• **Action item**
Could you repeat the records below exactly, without the pictures?

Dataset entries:
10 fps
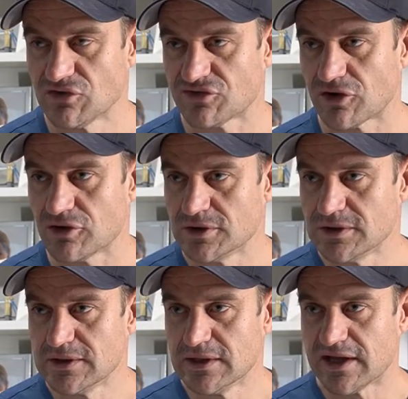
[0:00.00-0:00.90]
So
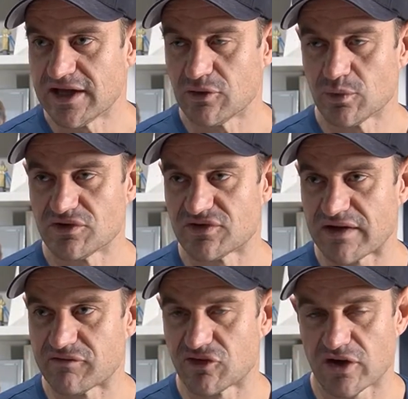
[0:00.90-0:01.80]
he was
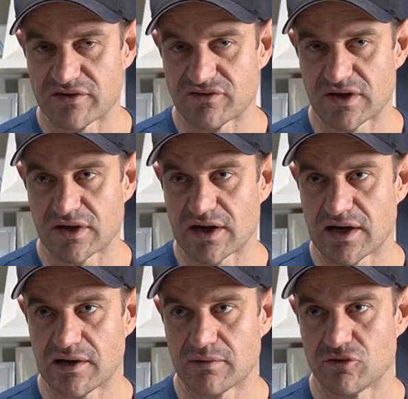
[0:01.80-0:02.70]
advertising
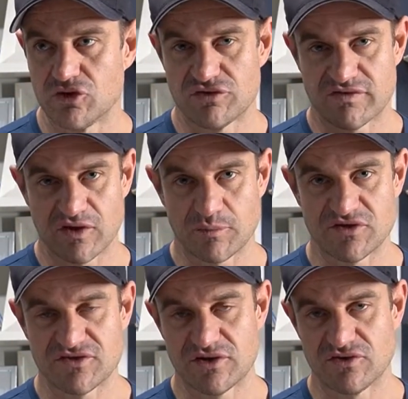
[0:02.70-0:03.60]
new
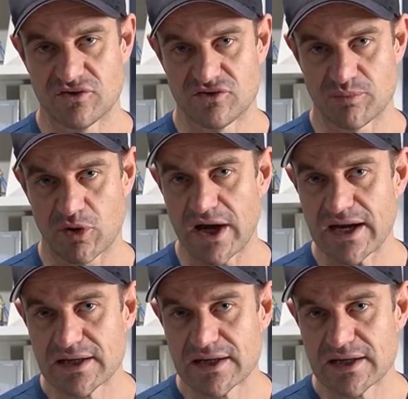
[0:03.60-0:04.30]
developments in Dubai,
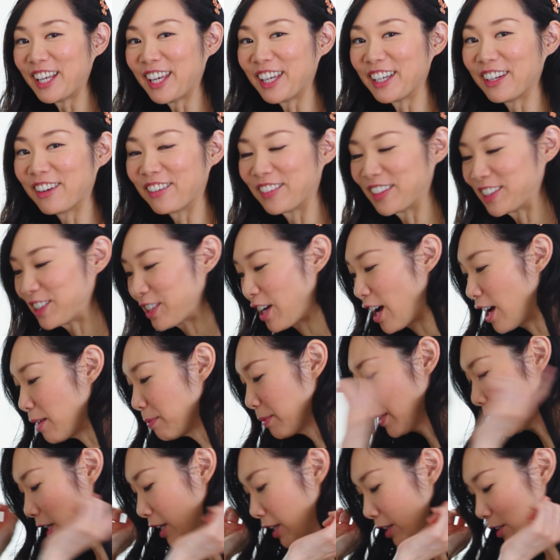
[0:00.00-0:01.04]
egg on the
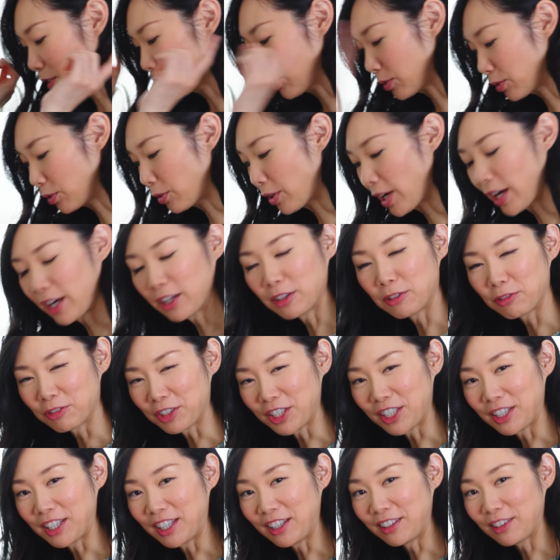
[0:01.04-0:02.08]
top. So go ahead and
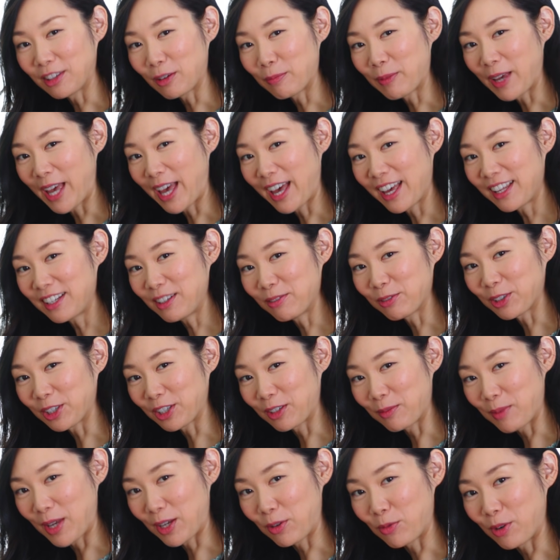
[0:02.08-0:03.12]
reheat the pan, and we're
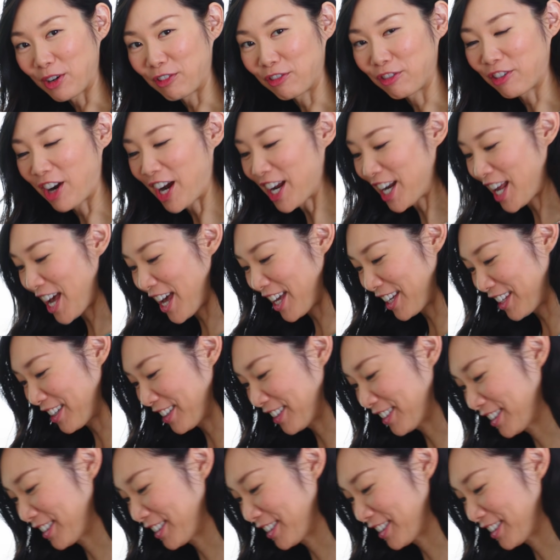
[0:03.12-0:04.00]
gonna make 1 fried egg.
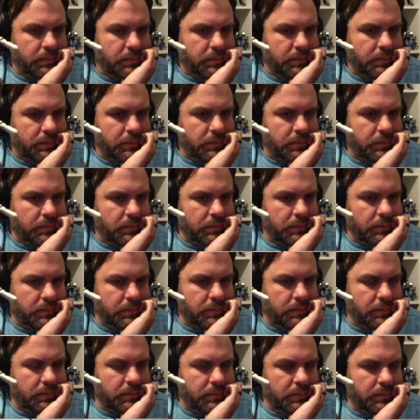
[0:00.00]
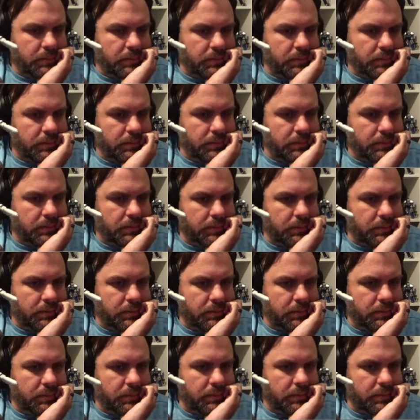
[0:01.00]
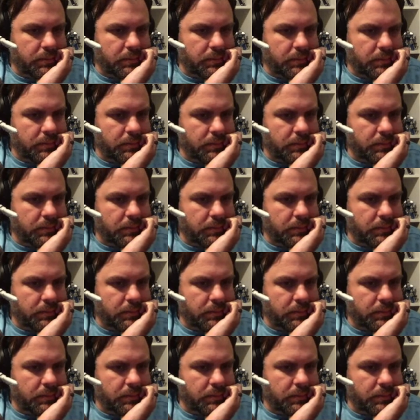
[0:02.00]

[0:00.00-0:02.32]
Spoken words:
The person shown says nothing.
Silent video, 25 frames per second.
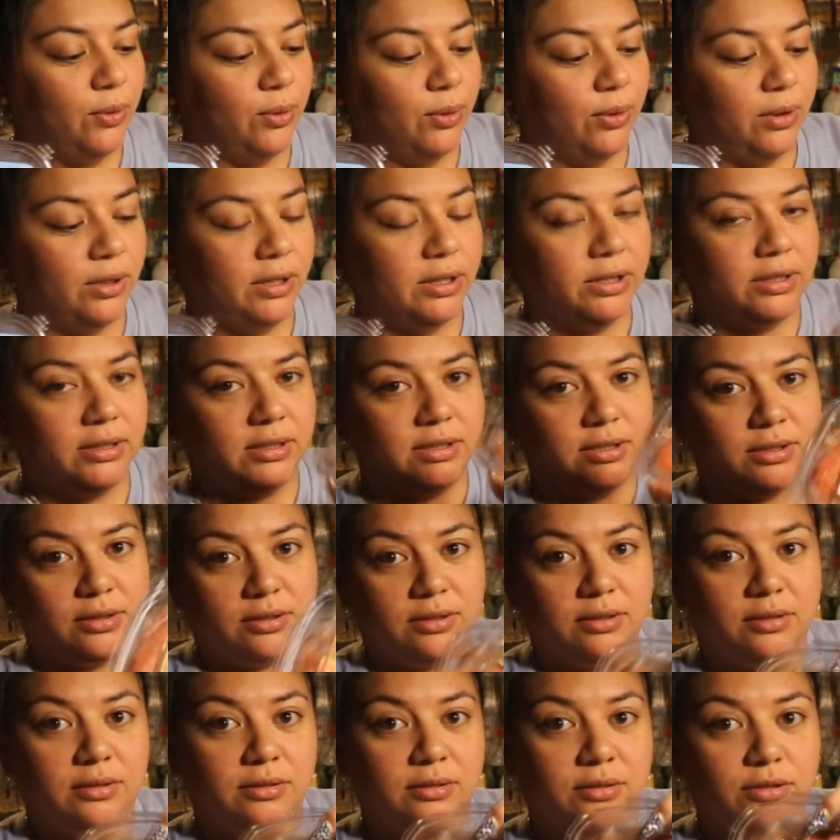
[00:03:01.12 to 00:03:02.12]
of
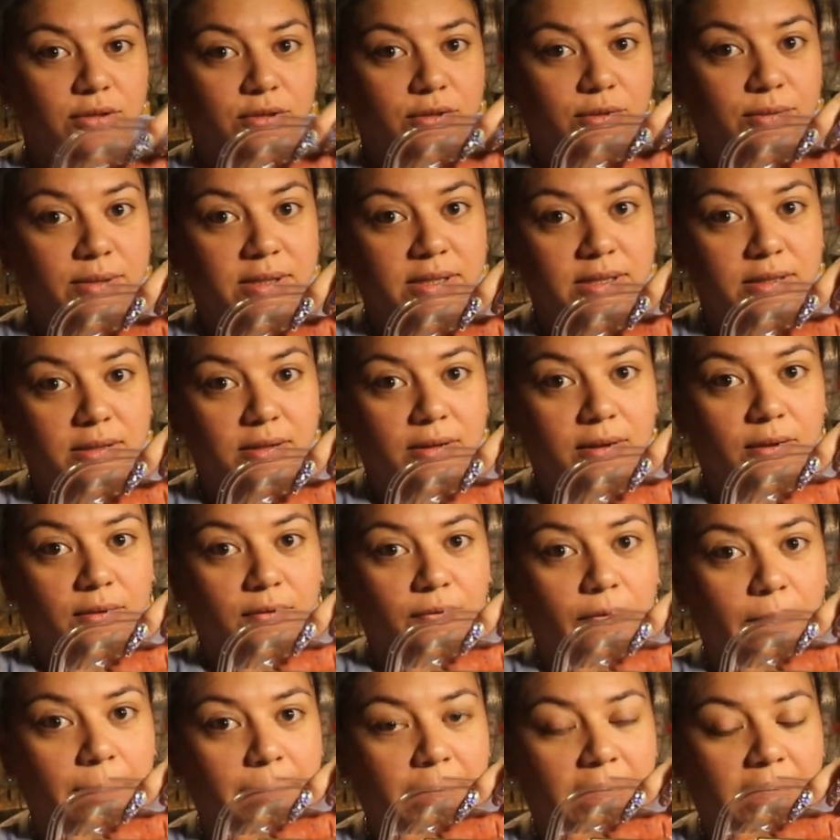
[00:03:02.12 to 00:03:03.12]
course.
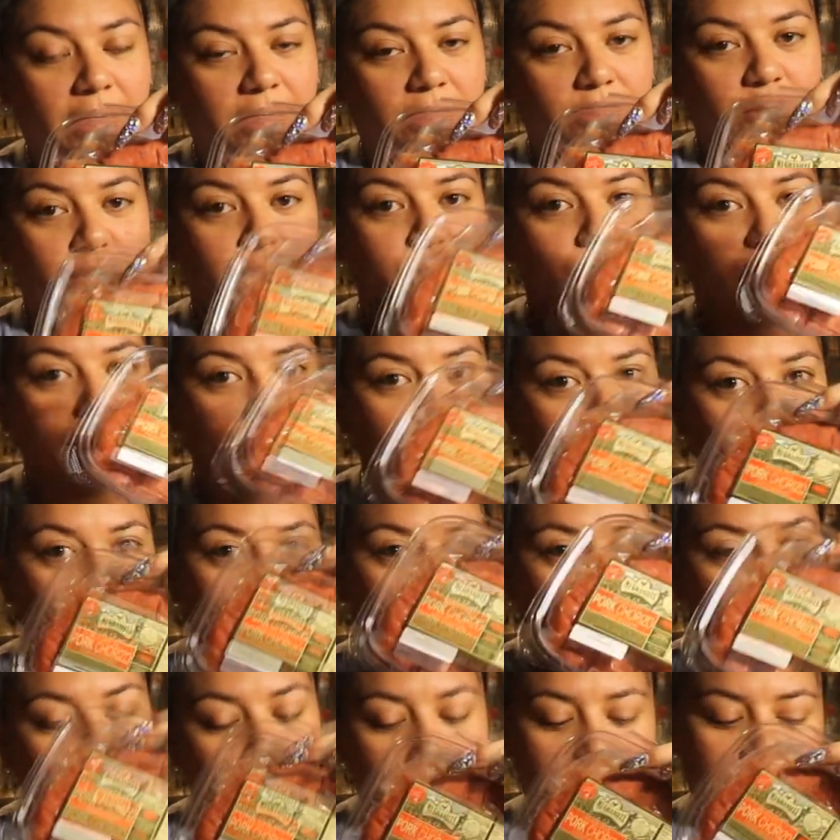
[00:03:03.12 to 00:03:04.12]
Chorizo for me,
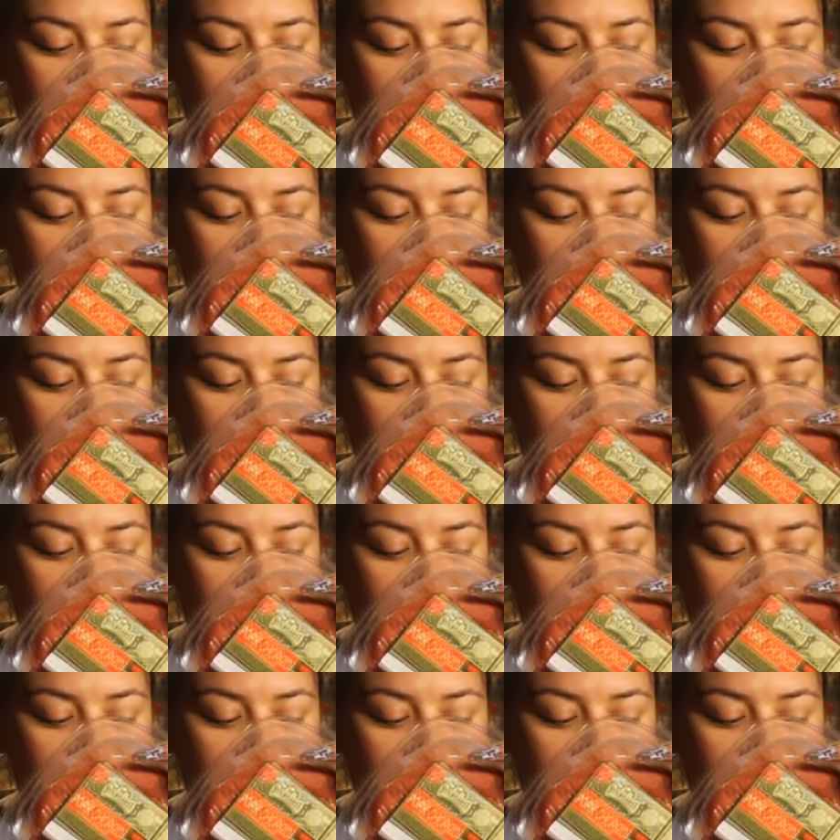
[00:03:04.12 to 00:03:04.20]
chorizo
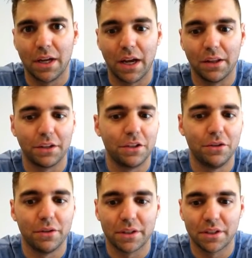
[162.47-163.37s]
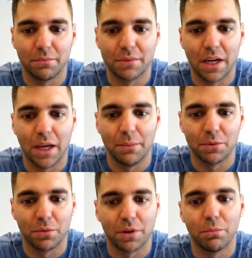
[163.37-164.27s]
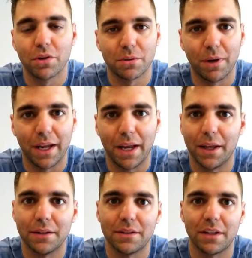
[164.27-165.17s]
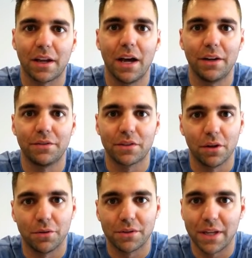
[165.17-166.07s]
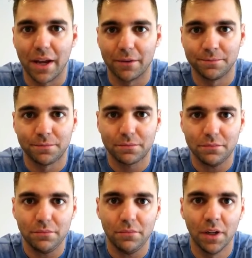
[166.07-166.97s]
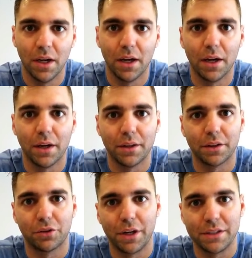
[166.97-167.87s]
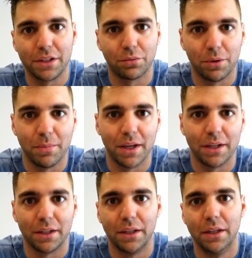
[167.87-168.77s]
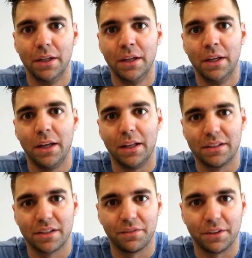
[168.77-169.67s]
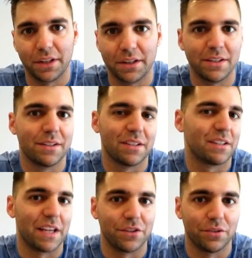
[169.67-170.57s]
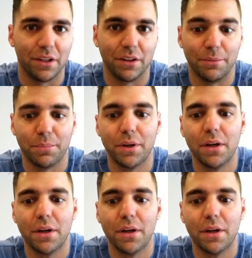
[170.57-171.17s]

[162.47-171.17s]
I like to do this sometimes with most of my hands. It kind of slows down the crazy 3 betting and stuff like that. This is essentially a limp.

• **Response**
10 fps
[0:00.00-0:00.90]
So
[0:00.90-0:01.80]
he was
[0:01.80-0:02.70]
advertising
[0:02.70-0:03.60]
new
[0:03.60-0:04.30]
developments in Dubai,
[0:00.00-0:01.04]
egg on the
[0:01.04-0:02.08]
top. So go ahead and
[0:02.08-0:03.12]
reheat the pan, and we're
[0:03.12-0:04.00]
gonna make 1 fried egg.
[0:00.00]
[0:01.00]
[0:02.00]

[0:00.00-0:02.32]
Spoken words:
The person shown says nothing.
Silent video, 25 frames per second.
[00:03:01.12 to 00:03:02.12]
of
[00:03:02.12 to 00:03:03.12]
course.
[00:03:03.12 to 00:03:04.12]
Chorizo for me,
[00:03:04.12 to 00:03:04.20]
chorizo
[162.47-163.37s]
[163.37-164.27s]
[164.27-165.17s]
[165.17-166.07s]
[166.07-166.97s]
[166.97-167.87s]
[167.87-168.77s]
[168.77-169.67s]
[169.67-170.57s]
[170.57-171.17s]

[162.47-171.17s]
I like to do this sometimes with most of my hands. It kind of slows down the crazy 3 betting and stuff like that. This is essentially a limp.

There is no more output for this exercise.